Chain Home / HEARTS TYPE 1 (Air Experimental Ministry Station = experimental Station of the Ministry for the Air) was code name for the coastal chain of stations Radar built by the Britanniques before and during the Second world war. The system included/understood two types of radars : the metric stations Chain Home , which provided alert radar to long range, and the stations Chain Home Low / HEARTS TYPE 2 centimetric, of shorter range, but which could detect the aircraft at low altitude.
The stations Chain Home were built along the British coast, at the beginning in the south and the east of the England, then on the whole of the coast, including the Shetland Islands. They were put to the test initially during the Bataille of England, in 1940 where they proved to be able to give advanced alarms of the raids of the Luftwaffe.
The system Chain Home was very primitive, and, to be ready with the combat, it was put in production in urgency by Sir Robert Watson-Watt at the research station of the Ministry for the Air of Bawdsey. This pragmatic engineer considered that the “third quality” goes, provided that the “second quality” cannot be produced in time, and that the “first quality” is never available. Chain Home was certainly of the “third quality” and suffered from noises and errors of detection. But it was nevertheless the best in the world at the time, and it provides critical information, without which the battle of England could have been lost.
Chain Home does not have anything the popular image of a radar. Contrary to the German radars, there are no revolving antennas sending a radioelectric beam of energy in “headlight”, while listening to the echoes. Chain Home has only fixed antennas. The network of emission emits a spread out “range”, covering a great angle, of a hundred degrees. The network of reception is composed of two antennas fixed at right angle one of the other. These antennas have a directional sensitivity, and according to the Azimut of the target, the echo is more or less strong in one that in the other. The operator must manually adjust a circuit of comparison as well as possible to consider the force relative of the two signals received. The vertical angle of the target is estimated by comparison with the force of the signals received in another whole of antennas located more close to the ground. The delay of the echo, of course, determines the distance.

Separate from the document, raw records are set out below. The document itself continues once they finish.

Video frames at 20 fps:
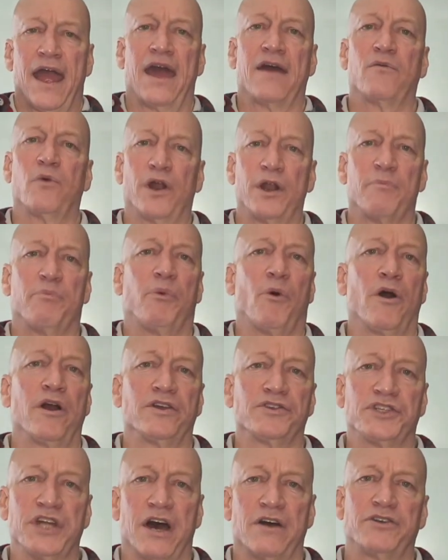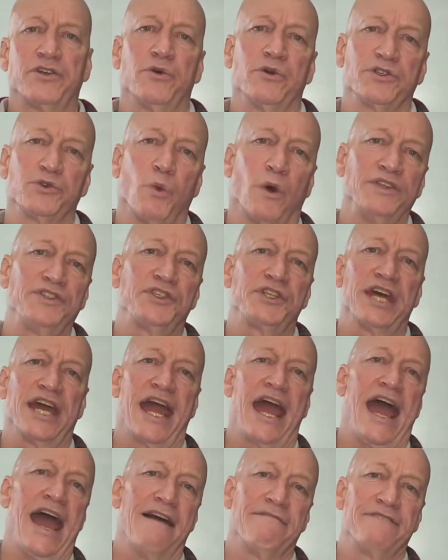And what it boils down to is once
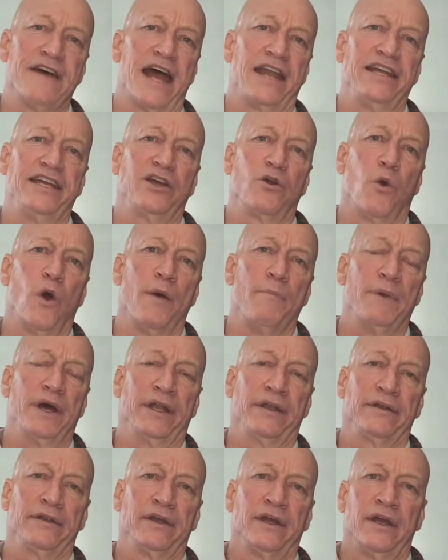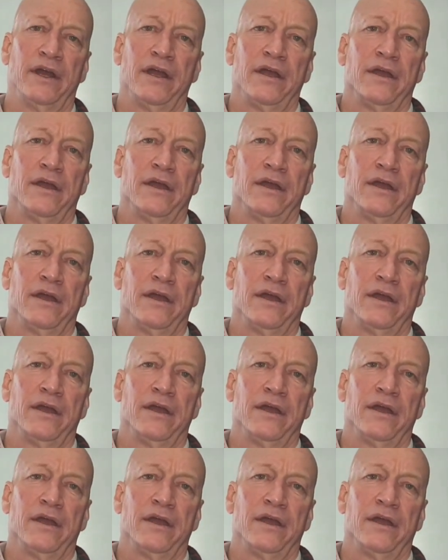they have that equipment,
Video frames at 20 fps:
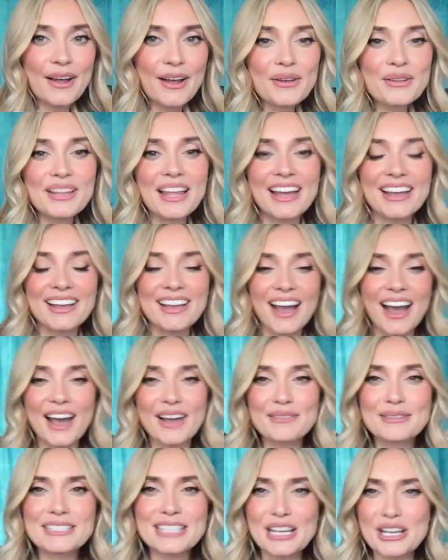you know, like
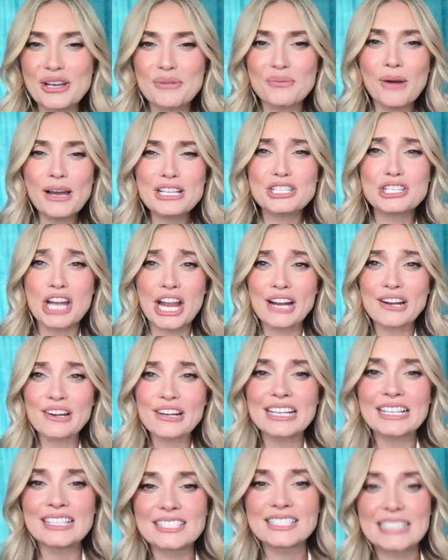I was like, what
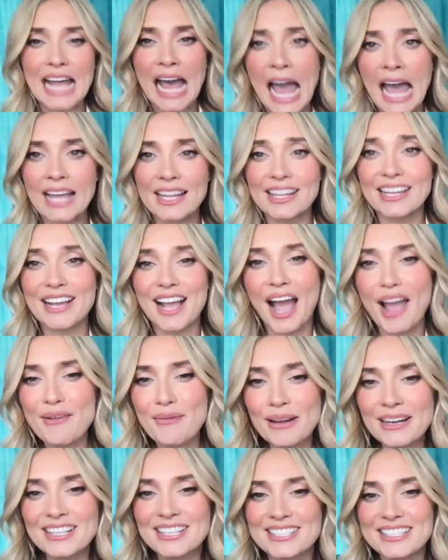Jerry is that? Like
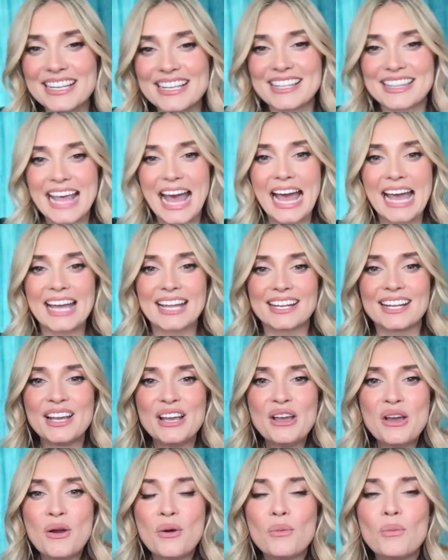I want to see that.
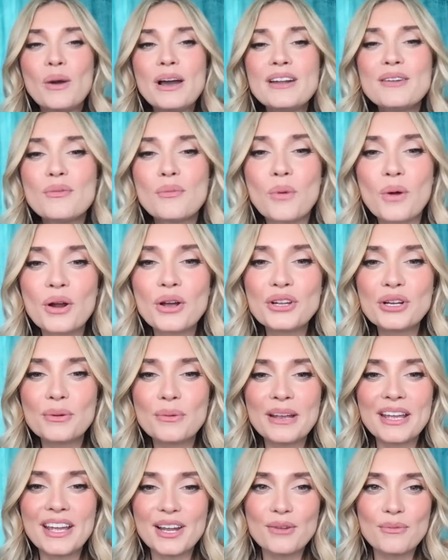What world
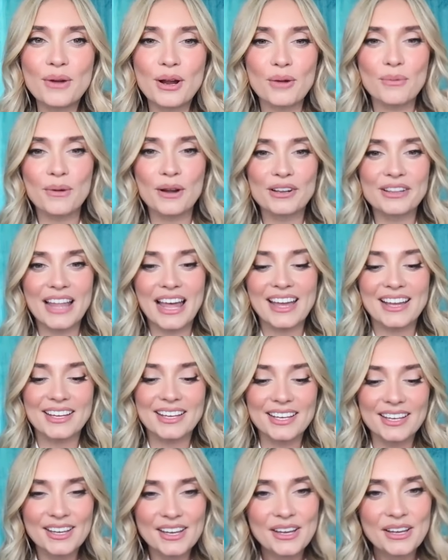are we in where we're
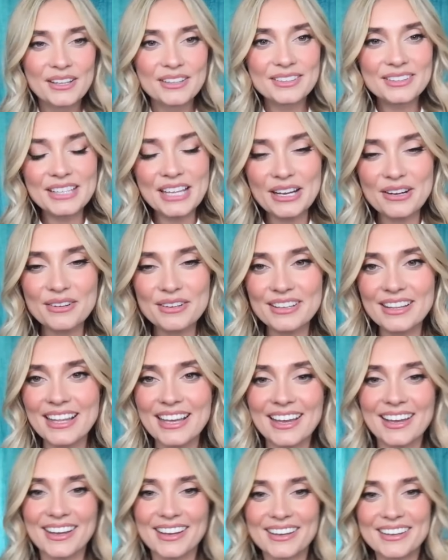like
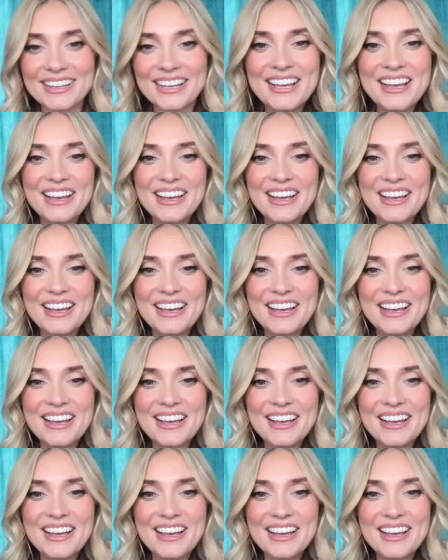literally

During the battle, the stations of Chain Home, and particularly that of Ventnor on the island of Wight, were tackled many times between the 12 and on August 18th, 1940. It arrived one day that a section of the chain in Kent, whose station of Dover, is put out of state by a stroke of luck damaging the electrical communication. But, although the huts of wood concealing the equipment radar are damaged, the turns survived thanks to their robust construction out of steel beams. As the turns remained intact and that the signals were quickly given on the way, Luftwaffe concluded that the stations were too difficult to damage by bombardment, and left them quiet for the remainder of the war. If Luftwaffe had carried out how much these radar tracking stations were essential with British air defense, it is probable that it would have put all its resources to destroy them.
The system Chain Home was destroyed after the war, but some of the large steel towers remain, reconverted for new uses for the 21e century.
One of these transmitting towers of 110m top (see photo at the head page) is with the factory BAE Systems of Great Baddow in Essex (2003). It was initially in Canewdo, and it is claimed that it is that the only tower of Chain Home still in its original form, without modification.
August 1st
The Germans deploy a very simple system of radar, the “ Petit parasite of Heidelberg ”, which enables them to track the British planes, by using the signals of the British radars of Chain Home. The character “in range” of the emissions of Chain Home gets a pair of signals to them which enables them to locate the planes. The primary education signal is the direct signal coming from the transmitter of Chain Home towards the German receiver. The second signal, weaker, which is that is considered on the plane. The time between these two signals gives the difference between the direct way and the considered way. This difference geometrically gives an ellipse on which the plane is. The hearths of the ellipse are the antennas transmitting and receiving, whose positions are known by the Germans. A simple directional antenna seeking the direction of the echo makes it possible to give the point of the ellipse where the plane is. This system gives to the Germans a Radar of 400km of range, with 1 with 2km of precision in distance and a degree in azimuth.